Я буду скучать по этому. По нашей дружбе. Она всегда была здесь. Со мной. Мы все делали вместе. С детства мы проводили ночи под этой крышей: либо в моей комнате, либо в гостиной на диване или, как в последние пару недель, здесь, в гостевой комнате. Всегда вместе. Черт, я не знаю, как после сегодняшней ночи буду засыпать, не ощущая ее тела в своих руках.

Выключаю свет и снимаю шорты с футболкой. Я всегда сплю в плавках, но обычно жду темноты, чтобы снять их. Это довольно странно, потому что утром я выползу из кровати, и она все равно увидит меня. Хотя, с другой стороны, ночь — это всегда более сокровенное время. Темнота приносит с собой желание. Черт, я люблю эту девушку уже целую вечность. Но она не знает об этом.

Заползаю на левую сторону кровати, потому что она всегда спит на правой.

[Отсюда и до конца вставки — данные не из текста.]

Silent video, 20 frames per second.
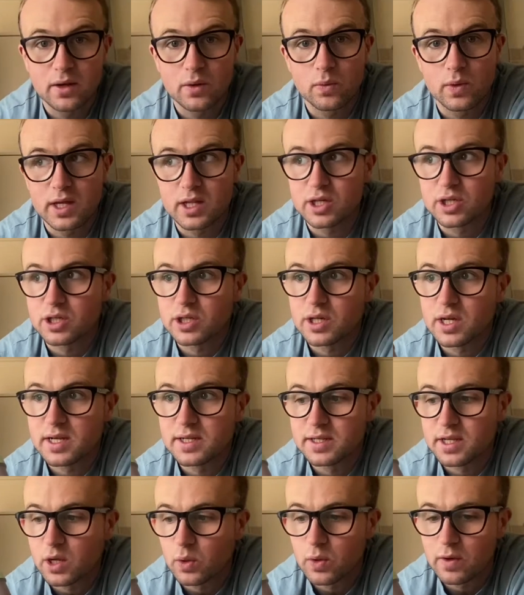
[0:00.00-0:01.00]
which
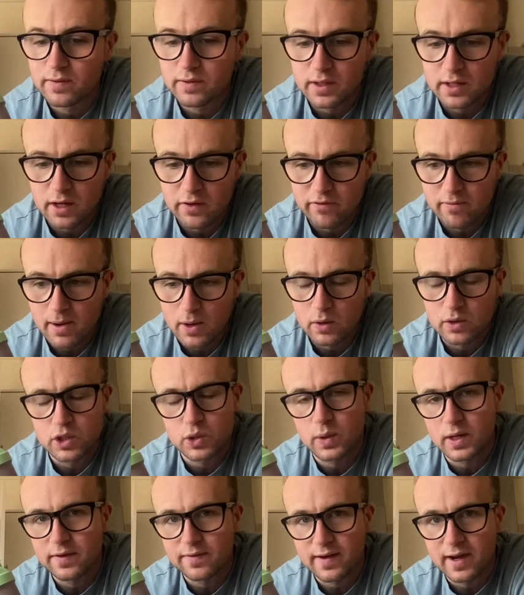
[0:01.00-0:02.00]
is the equivalent of about
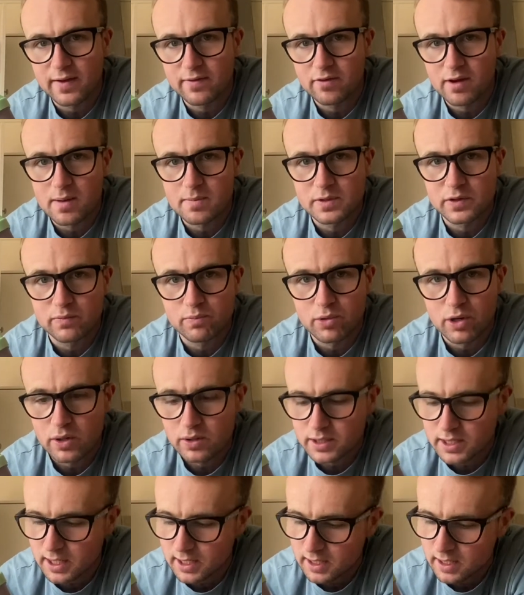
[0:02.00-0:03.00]
25 grams of
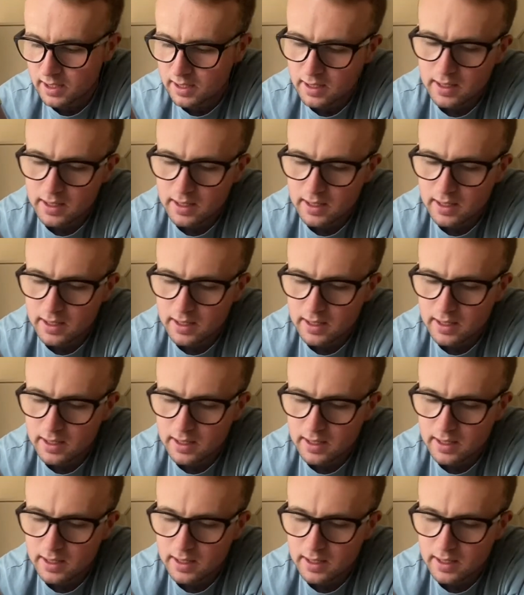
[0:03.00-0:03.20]
protein.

Сквозь жалюзи пробивается лунный свет, и я вижу ее силуэт, когда она стаскивает шорты вниз. Движения ее быстры, но для меня все происходит как в замедленной съемке. Когда они повисают на лодыжках, чувствую знакомое возбуждение. Мой взгляд скользит вслед за ее руками, которые исчезают за спиной, чтобы стянуть лямки бюстгальтера под майкой, и вот уже он волшебным образом появляется в ее руках. Опти бросает его вместе с шортами на сумку и идет к кровати. На ней маленькие розовые хлопковые трусики. Кто сказал, что они не сексуальны, просто никогда не видел в них Опти. Черт. У меня могут быть неприятности. Возбуждение начинает обретать формы и мне негде его спрятать. Потом я перевожу взгляд на ее бледно-желтую майку, выцветшую от частых стирок. Она у нее уже много лет. Ее соски, такие темные и прекрасные выпирают сквозь поношенную ткань. Закрываю глаза и делаю несколько глубоких вдохов, пытаясь успокоиться, а потом говорю сам себе: "Соберись, чувак. Это Опти. Ты видел ее в бикини миллион раз." Но, черт возьми, это совсем другое, поэтому я добавляю: "Она не знает, что ты можешь видеть ее, извращенец. Прекрати глазеть на ее великолепное тело".